Taylor Series Expansions

A Taylor series expansion of a continuous function $ f(x)$ is a polynomial approximation of $ f(x)$. This appendix derives the Taylor series approximation informally, then introduces the remainder term and a formal statement of Taylor's theorem. Finally, a basic result on the completeness of polynomial approximation is stated.

Informal Derivation of Taylor Series

We have a function $ f(x)$ and we want to approximate it using an $ n$th-order polynomial:

$\displaystyle f(x) = f_0 + f_1 x + f_2 x^2 + \cdots + f_n x^n + R_{n+1}(x)
$

where $ R_{n+1}(x)$, the approximation error, is called the remainder term. We may assume $ x$ and $ f(x)$ are real, but the following derivation generalizes unchanged to the complex case.

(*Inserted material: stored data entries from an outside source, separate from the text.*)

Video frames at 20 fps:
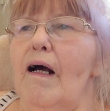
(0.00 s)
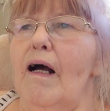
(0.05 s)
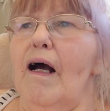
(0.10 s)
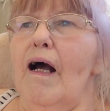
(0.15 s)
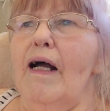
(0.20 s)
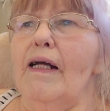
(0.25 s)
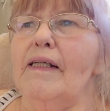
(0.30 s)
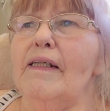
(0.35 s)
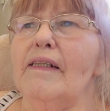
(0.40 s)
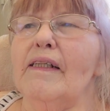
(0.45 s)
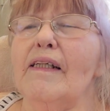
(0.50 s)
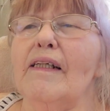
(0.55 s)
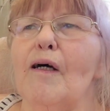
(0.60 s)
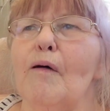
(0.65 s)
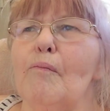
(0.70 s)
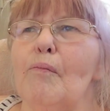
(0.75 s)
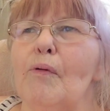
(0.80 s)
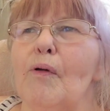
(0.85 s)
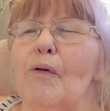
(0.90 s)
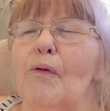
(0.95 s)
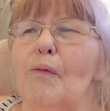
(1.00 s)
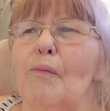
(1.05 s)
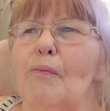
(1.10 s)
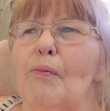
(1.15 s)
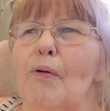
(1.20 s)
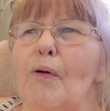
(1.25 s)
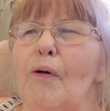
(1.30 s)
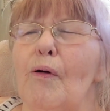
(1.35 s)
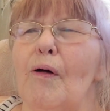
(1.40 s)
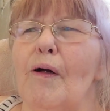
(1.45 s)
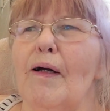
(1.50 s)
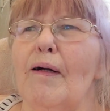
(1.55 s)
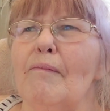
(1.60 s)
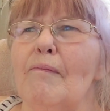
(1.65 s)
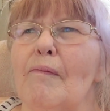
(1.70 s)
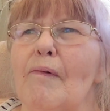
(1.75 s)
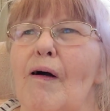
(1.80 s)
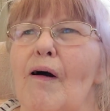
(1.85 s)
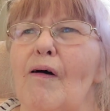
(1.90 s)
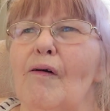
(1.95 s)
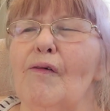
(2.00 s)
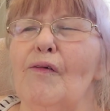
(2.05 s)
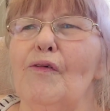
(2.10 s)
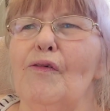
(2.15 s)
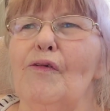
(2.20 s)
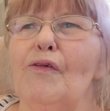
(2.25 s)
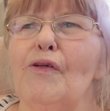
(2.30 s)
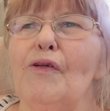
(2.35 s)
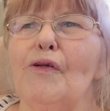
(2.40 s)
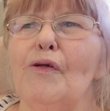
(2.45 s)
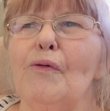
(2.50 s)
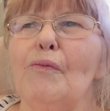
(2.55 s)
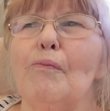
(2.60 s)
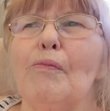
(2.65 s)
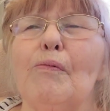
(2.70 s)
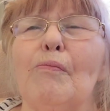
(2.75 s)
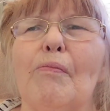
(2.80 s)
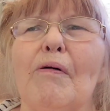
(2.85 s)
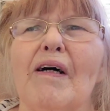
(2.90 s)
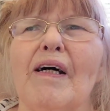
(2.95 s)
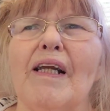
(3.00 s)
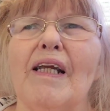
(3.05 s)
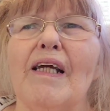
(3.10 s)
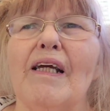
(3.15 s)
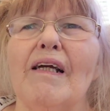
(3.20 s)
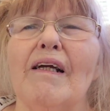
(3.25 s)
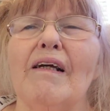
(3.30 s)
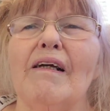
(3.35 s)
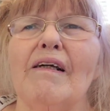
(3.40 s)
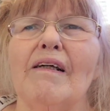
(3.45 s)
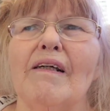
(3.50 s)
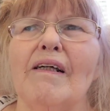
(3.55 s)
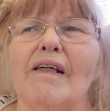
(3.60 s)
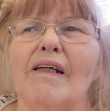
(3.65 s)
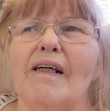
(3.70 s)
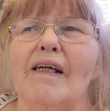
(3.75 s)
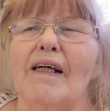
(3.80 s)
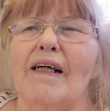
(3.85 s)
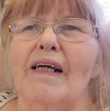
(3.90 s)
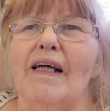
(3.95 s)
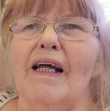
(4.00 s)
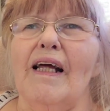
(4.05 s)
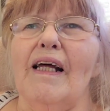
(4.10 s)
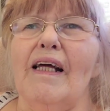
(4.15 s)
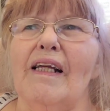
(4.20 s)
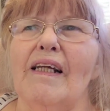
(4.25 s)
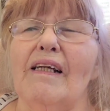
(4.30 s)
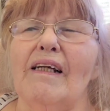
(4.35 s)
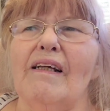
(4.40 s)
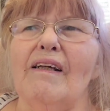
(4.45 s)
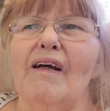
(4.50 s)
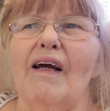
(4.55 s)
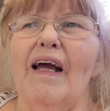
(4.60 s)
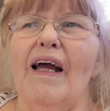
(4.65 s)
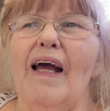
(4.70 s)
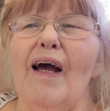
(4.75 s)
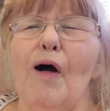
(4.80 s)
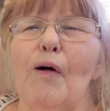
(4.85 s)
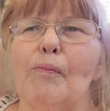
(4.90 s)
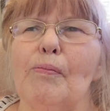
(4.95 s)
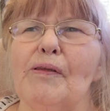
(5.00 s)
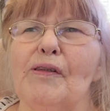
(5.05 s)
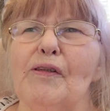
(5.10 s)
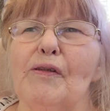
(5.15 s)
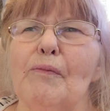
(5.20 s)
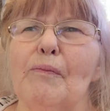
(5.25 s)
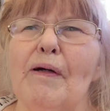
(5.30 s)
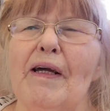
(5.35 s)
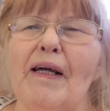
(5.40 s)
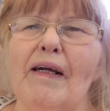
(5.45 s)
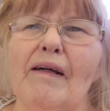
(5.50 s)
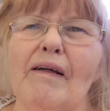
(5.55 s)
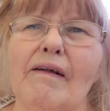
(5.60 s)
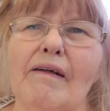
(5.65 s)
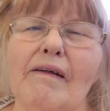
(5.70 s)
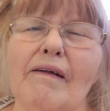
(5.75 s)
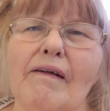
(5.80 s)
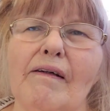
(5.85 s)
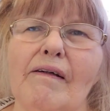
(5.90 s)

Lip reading: I did upload a program called TubeBuddy, and it helps you make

Our problem is to find fixed constants $ \{f_i\}_{i=0}^{n}$ so as to obtain the best approximation possible. Let's proceed optimistically as though the approximation will be perfect, and assume $ R_{n+1}(x)=0$ for all $ x$ ( $ R_{n+1}(x)\equiv0$), given the right values of $ f_i$. Then at $ x=0$ we must have

$\displaystyle f(0) = f_0
$

That's one constant down and $ n-1$ to go! Now let's look at the first derivative of $ f(x)$ with respect to $ x$, again assuming that $ R_{n+1}(x)\equiv0$:

$\displaystyle f^\prime(x) = 0 + f_1 + 2 f_2 x + 3 f_2 x^2 + \cdots + n f_n x^{n-1}
$

Evaluating this at $ x=0$ gives

$\displaystyle f^\prime(0) = f_1.
$

In the same way, we find

\begin{eqnarray*}
f^{\prime\prime}(0) &=& 2 \cdot f_2 \\
f^{\prime\prime\prime}...
...cdot 2 \cdot f_3 \\
& \cdots & \\
f^{(n)}(0) &=& n! \cdot f_n
\end{eqnarray*}

where $ f^{(n)}(0)$ denotes the $ n$th derivative of $ f(x)$ with respect to $ x$, evaluated at $ x=0$. Solving the above relations for the desired constants yields

\begin{eqnarray*}
f_0 &=& f(0) \\
f_1 &=& \frac{f^{\prime}(0)}{1} \\
f_2 &=& \...
...dot 2\cdot 1} \\
& \cdots & \\
f_n &=& \frac{f^{(n)}(0)}{n!}.
\end{eqnarray*}

Thus, defining $ 0!\isdef 1$ (as it always is), we have derived the following polynomial approximation:

$\displaystyle \zbox {f(x) \approx \sum_{k=0}^n \frac{f^{(k)}(0)}{k!} x^k}
$

This is the $ n$th-order Taylor series expansion of $ f(x)$ about the point $ x=0$. Its derivation was quite simple. The hard part is showing that the approximation error (remainder term $ R_{n+1}(x)$) is small over a wide interval of $ x$ values. Another ``math job'' is to determine the conditions under which the approximation error approaches zero for all $ x$ as the order $ n$ goes to infinity. The main point to note here is that the Taylor series itself is simple to derive.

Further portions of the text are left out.